# What you will do
The response should be an exact transcription of the data below, free of images.

BEGIN Provided data

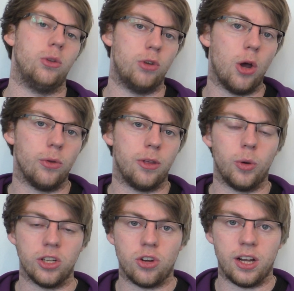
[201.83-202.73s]
know that
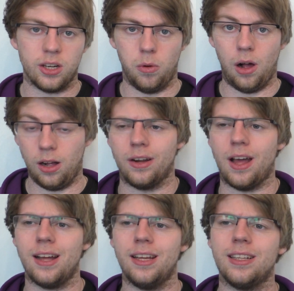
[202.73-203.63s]
Winged Dragon of Ra,
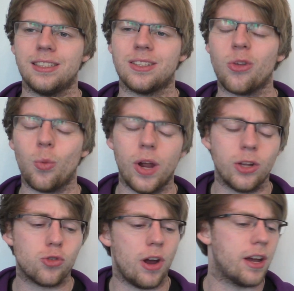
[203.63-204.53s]
and it is the
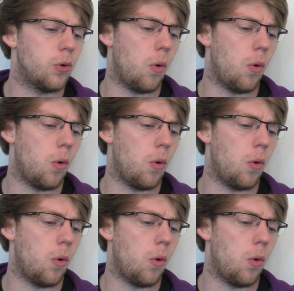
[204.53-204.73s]
Winged Dragon of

END Provided data

# Answer to this task
[201.83-202.73s]
know that
[202.73-203.63s]
Winged Dragon of Ra,
[203.63-204.53s]
and it is the
[204.53-204.73s]
Winged Dragon of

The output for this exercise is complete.